Tüberkülin teşhisi. Tüberküloz mezadenit tanısında önemli bir yer tüberkülin testleri ile işgal edilir. Tıp pratisyenlerinin çalışmalarında, tüberkülin örneklerinin değerinin belli bir fazla tahmin edilmesi bazen gözlenmektedir; Tüberkülin örneklerinin tanısal değerinin yanlış değerlendirilmesiyle ilişkili hataları önlemek için, unutulmamalıdır:

  1. Yüksek derecede olasılıkla tüberküline zayıf pozitif ve negatif reaksiyon, tüberküloz mezadenit tanısını dışlar.
  2. Pozitif ve keskin pozitif reaksiyonlar tanı için çok daha az önemlidir, çünkü bu tür reaksiyonlar rezidüel spesifik değişiklikler (Gon odak, vb.) Olan tüberküloz olmayan hastalarda gözlemlenebilir. Bazı hastalarda, spesifik olmayan alerjiler nedeniyle tüberkülin reaksiyonlarında bir artış vardır.

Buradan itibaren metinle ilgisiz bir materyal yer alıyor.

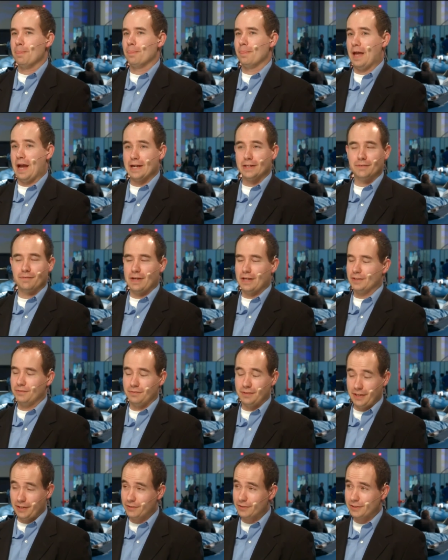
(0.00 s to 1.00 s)
The
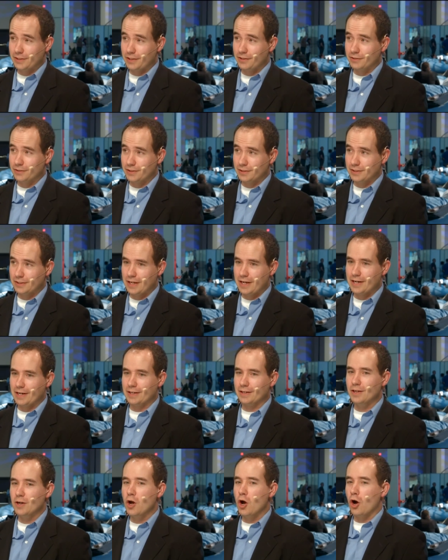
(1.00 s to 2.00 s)
active-active data center is
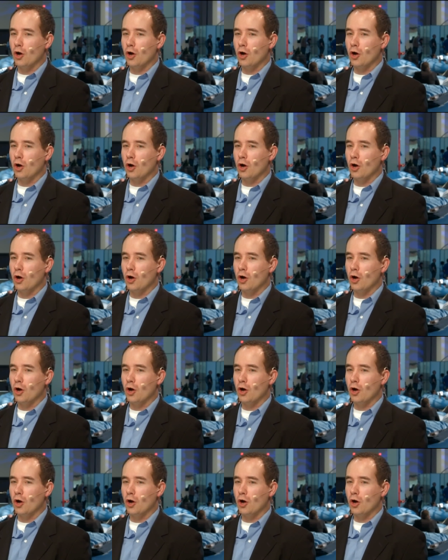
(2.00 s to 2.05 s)
exciting.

Laboratuvar test verileri. Kan, mide suyu, idrar ve dışkı laboratuvar testlerinin sonuçları tüberküloz mezadenitin ayırıcı tanısında yeterince güvenilir kılavuzlar sağlamamaktadır. Bununla birlikte, aşağıdaki hususlar önemlidir:

  1. Kırmızı kandaki değişiklikler ve aynı zamanda ESR'nin önemli (40 mm ve daha yüksek) hızlanması, hastalığın tüberküloz etiyolojisine karşı konuşur.
  2. Kronik kolitli birçok hastada bazen% 40-45'e ulaşan lenfositoz vardır.
  3. Tüberküloz mezadenitli hastalarda, kronik kolit, gastrik ülser ve 12 duodenal ülser ve kolesistitli bazı vakalarda gözlenen mide suyu ve duodenal içerikteki değişikliklerin hafif, fonksiyonel doğasının aksine, mevcut klinik morfolojik tabloya karşılık gelen bir veya diğer kalıcı değişiklikler hastalığı.
  4. İdrar tahlili zorunludur: mesadeniti simüle eden ağrılar alternatif oksalüri ile açıklanabilir.
  5. Helmintik istilalar tüberküloz mezadenite benzer semptomlara neden olabileceğinden, solucan yumurtaları için dışkıların incelenmesi gerekir.

Tüberküloz mezadenitin ayırıcı tanısının zorlukları bazen (ayırıcı tanının karın boşluğunda bir tümör süreci ile gerçekleştirildiği durumlarda) laparotomi kullanımını gerektirir. Karın boşluğunun lenf düğümlerinin tüberküloz tanısının, laparotomi sırasında kurulan, ancak histolojik olarak doğrulanması durumunda tamamen güvenilir olduğu vurgulanmalıdır, çünkü abdominal lenf düğümlerinin makroskopik tablosu kronik inflamatuar süreçlere benzer olabilir.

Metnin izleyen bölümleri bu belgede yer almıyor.